Adirondackwannabe's avatar

It would tell you your ahead of your time? I don’t know, that’s an interesting question.

josie's avatar

If it came from the future, scientists would still conclude that it came from the past and that it was as old as the time that passed to the present, plus the time into the future. They would get the age correct, but they would misplace it somewhere in the past- farther back than it belonged.

glacial's avatar

That depends on how long it took to get from its own time to our time. If that journey was instantaneous, carbon dating would give you (date object left its own time – date object came into being). If the journey took several years, it would give you (time of travel + date object left its own time – date object came into being).

That’s assuming the object is within the age range in which carbon dating is valid.
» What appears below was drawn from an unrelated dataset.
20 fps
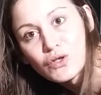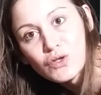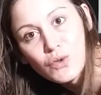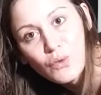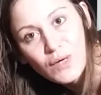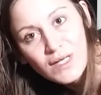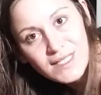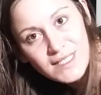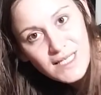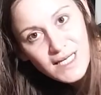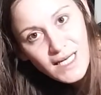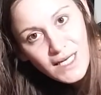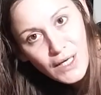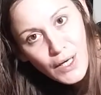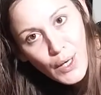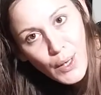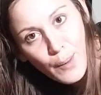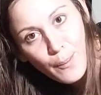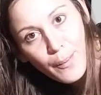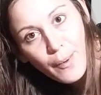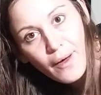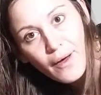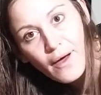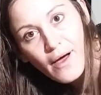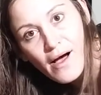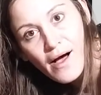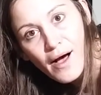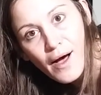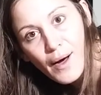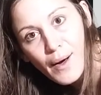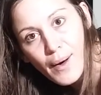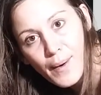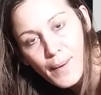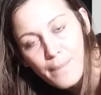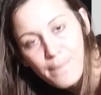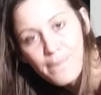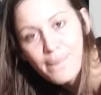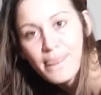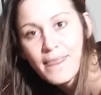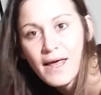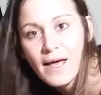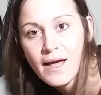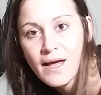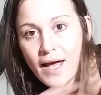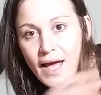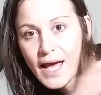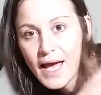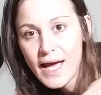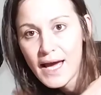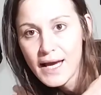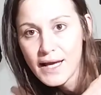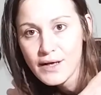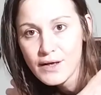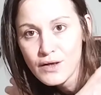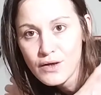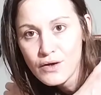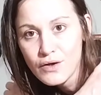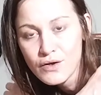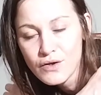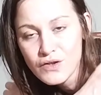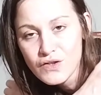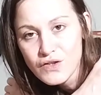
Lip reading: twisting it up and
I don’t think it could tell you that the object came from the future, unless there was a large directional shift in the ratio of 14C to 12C in the atmosphere. Some fluctuation is already observed, so it would be hard to assume this was not due to variation between years or regions.

muhammajelly's avatar

@josie got it right. Carbon dating doesn’t tell us anything about what year something is from. It tells us how old it is from which we infer the year.

pleiades's avatar

What if?

No… we will!

gambitking's avatar

Watching too much Star Trek Enterprise have we?

XOIIO's avatar

@gambitking Nope, not a fan of star trek.

mattbrowne's avatar

Scientists would conclude the presence of rather strong cosmic rays affecting more nitrogen atoms than usual. All happening in the present.

muhammajelly's avatar

@mattbrowne In the future people will decide what rays in what quantity do and do not reach earth. We might absorb all less-useful wavelengths of light and such a process may prevent stray protons from reaching the earth. We will decide what our atmosphere is composed of in what quantities. We will decide our weather. It is hard to know what the earth will look like in the future as we haven’t decided yet.